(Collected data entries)
····················

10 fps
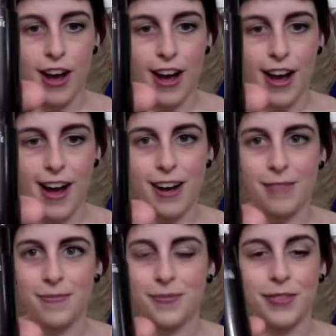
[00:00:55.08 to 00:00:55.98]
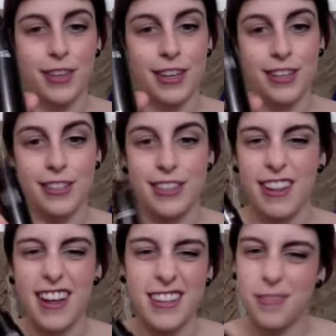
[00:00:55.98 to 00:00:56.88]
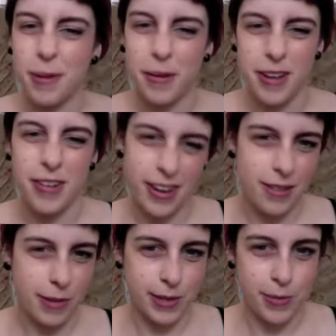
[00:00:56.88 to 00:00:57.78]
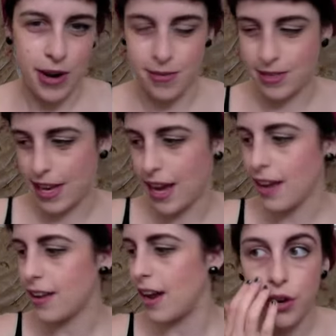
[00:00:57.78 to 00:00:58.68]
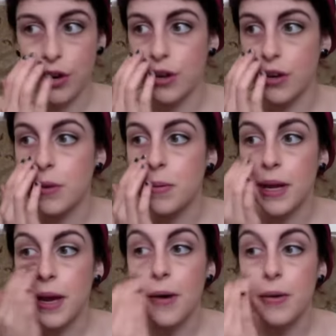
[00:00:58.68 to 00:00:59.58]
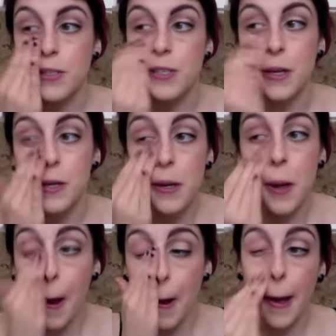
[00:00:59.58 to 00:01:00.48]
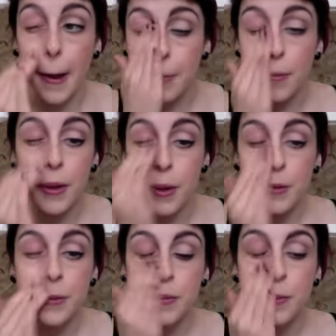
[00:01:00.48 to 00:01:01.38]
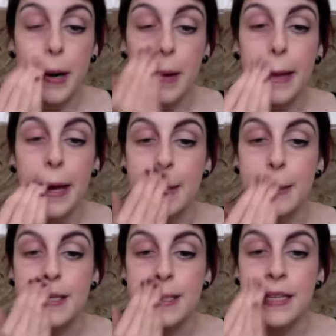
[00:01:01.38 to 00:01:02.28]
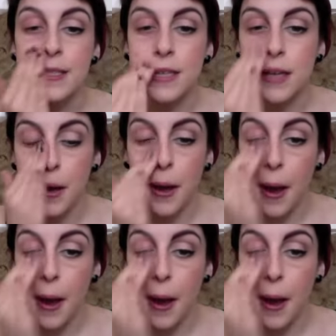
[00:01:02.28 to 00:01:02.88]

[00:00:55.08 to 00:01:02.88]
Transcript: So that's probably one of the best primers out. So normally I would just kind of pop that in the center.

····················

INSTRUCTIONS FOR THE TASK: Nothing but the lines from the line holding "[00:00:55.08 to 00:00:55.98]" through the last line of the entries above is to be reproduced, exactly and without pictures.

ANSWER SECTION:
[00:00:55.08 to 00:00:55.98]
[00:00:55.98 to 00:00:56.88]
[00:00:56.88 to 00:00:57.78]
[00:00:57.78 to 00:00:58.68]
[00:00:58.68 to 00:00:59.58]
[00:00:59.58 to 00:01:00.48]
[00:01:00.48 to 00:01:01.38]
[00:01:01.38 to 00:01:02.28]
[00:01:02.28 to 00:01:02.88]

[00:00:55.08 to 00:01:02.88]
Transcript: So that's probably one of the best primers out. So normally I would just kind of pop that in the center.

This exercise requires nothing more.